[Stored data entries]

--------------------------------------------------

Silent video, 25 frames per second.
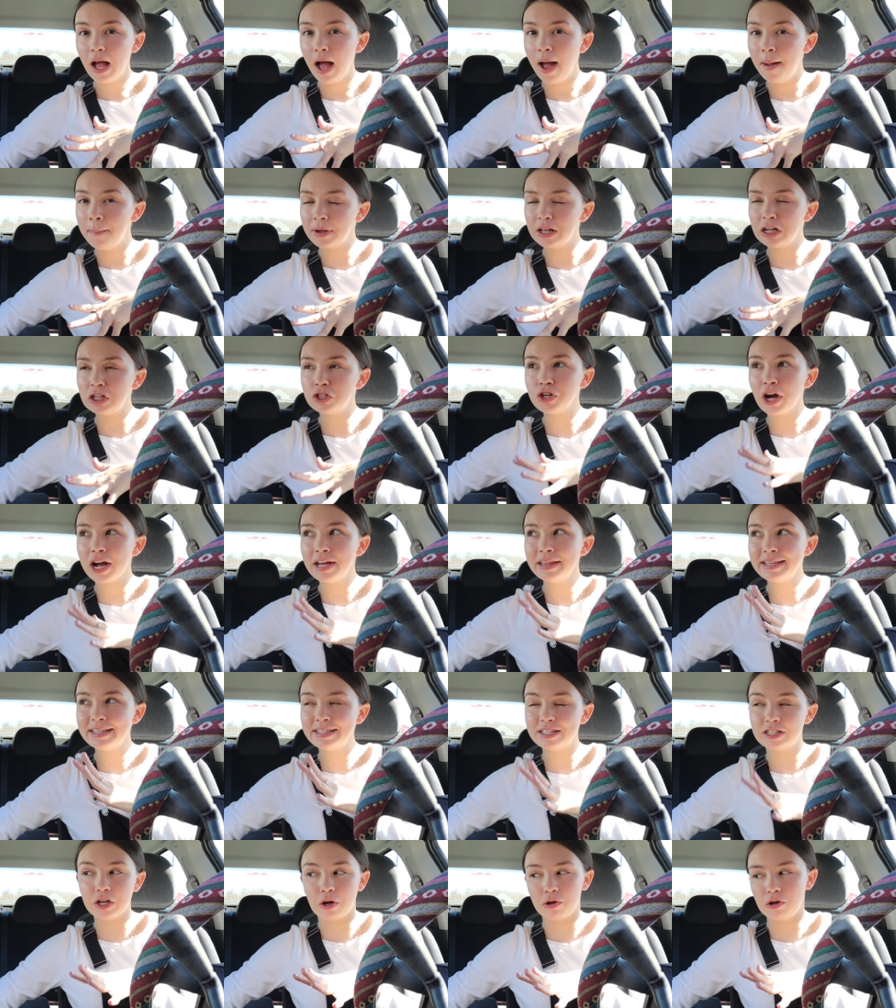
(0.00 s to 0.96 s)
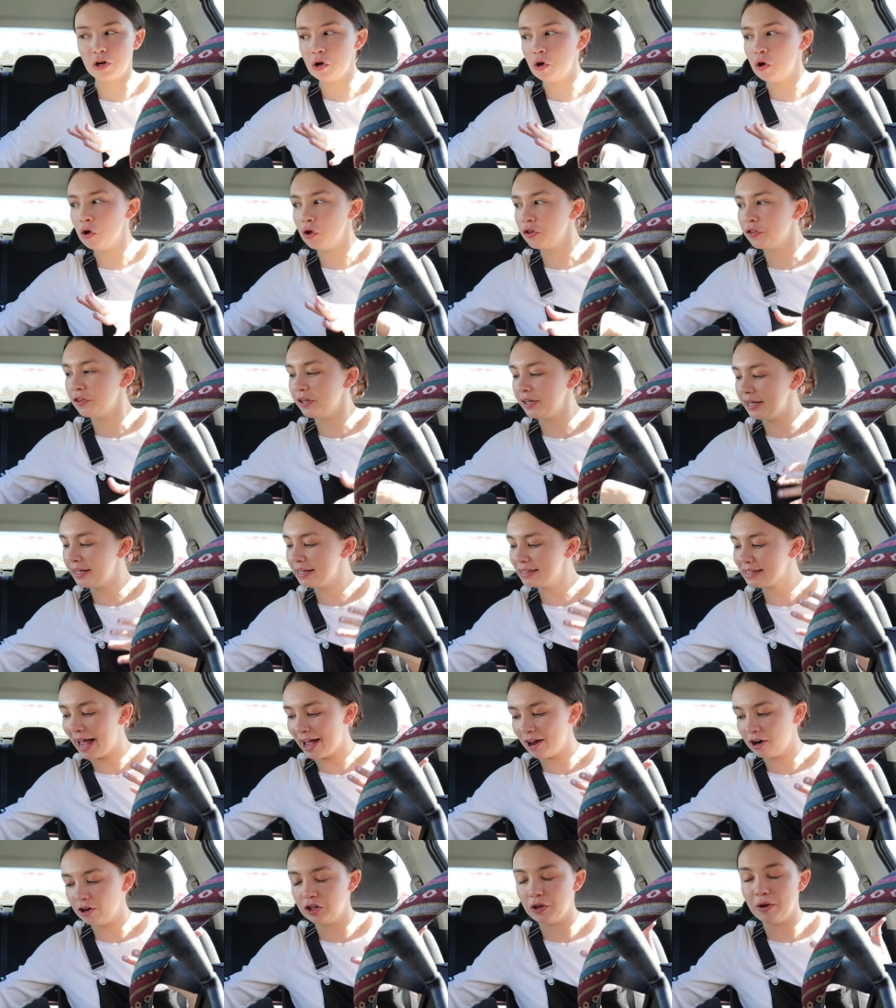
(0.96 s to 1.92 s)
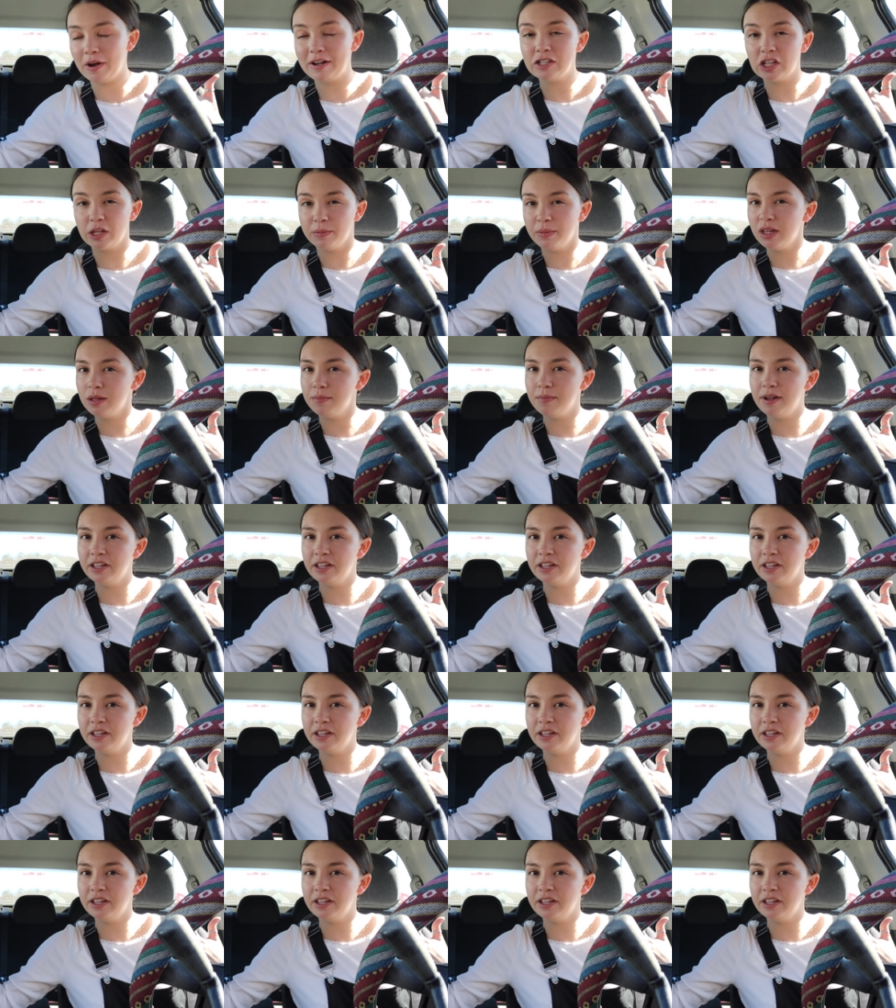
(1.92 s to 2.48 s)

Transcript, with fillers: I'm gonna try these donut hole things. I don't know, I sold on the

--------------------------------------------------

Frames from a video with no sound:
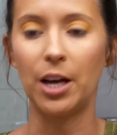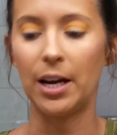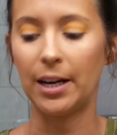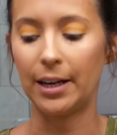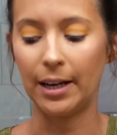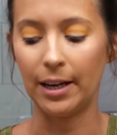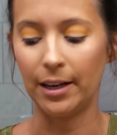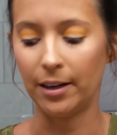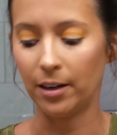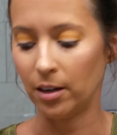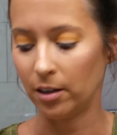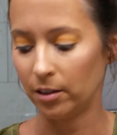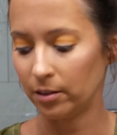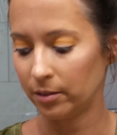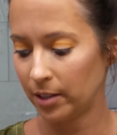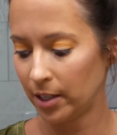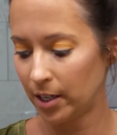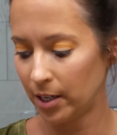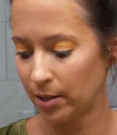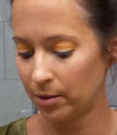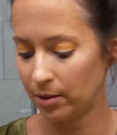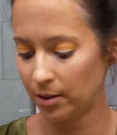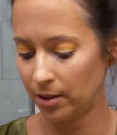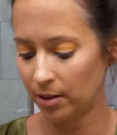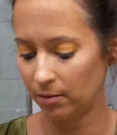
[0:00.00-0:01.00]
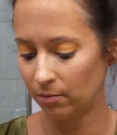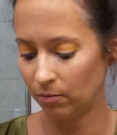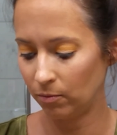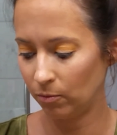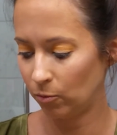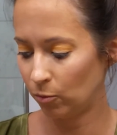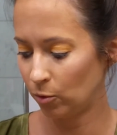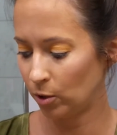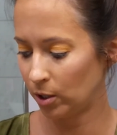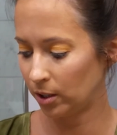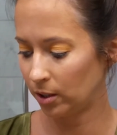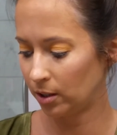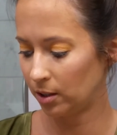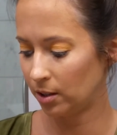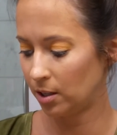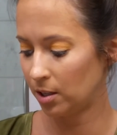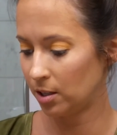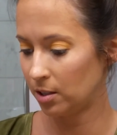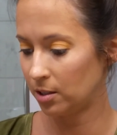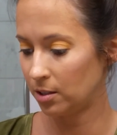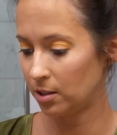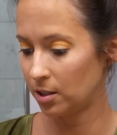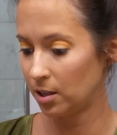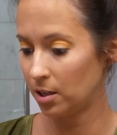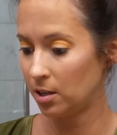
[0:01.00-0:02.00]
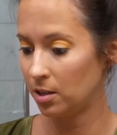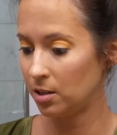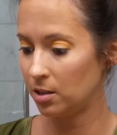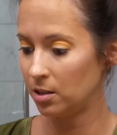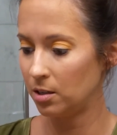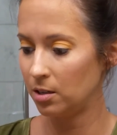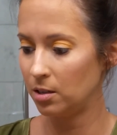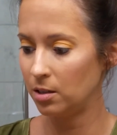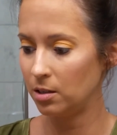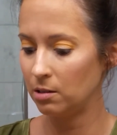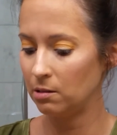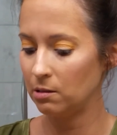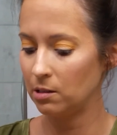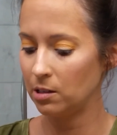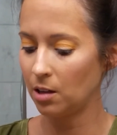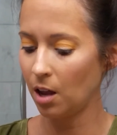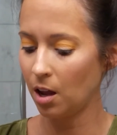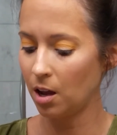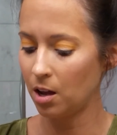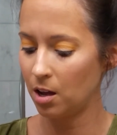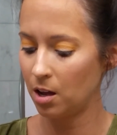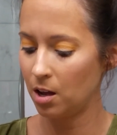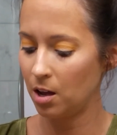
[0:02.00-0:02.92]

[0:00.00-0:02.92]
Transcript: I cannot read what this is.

--------------------------------------------------

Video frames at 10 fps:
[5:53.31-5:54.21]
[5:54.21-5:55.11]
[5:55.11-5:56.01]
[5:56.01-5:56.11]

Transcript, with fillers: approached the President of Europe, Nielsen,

--------------------------------------------------

Exercise requirements:
Transcribe the lines above between the line holding "[5:54.21-5:55.11]" and the line holding "Transcript, with fillers: approached", inclusive, exactly as they stand and with nothing added.

Written answer:
[5:54.21-5:55.11]
[5:55.11-5:56.01]
[5:56.01-5:56.11]

Transcript, with fillers: approached the President of Europe, Nielsen,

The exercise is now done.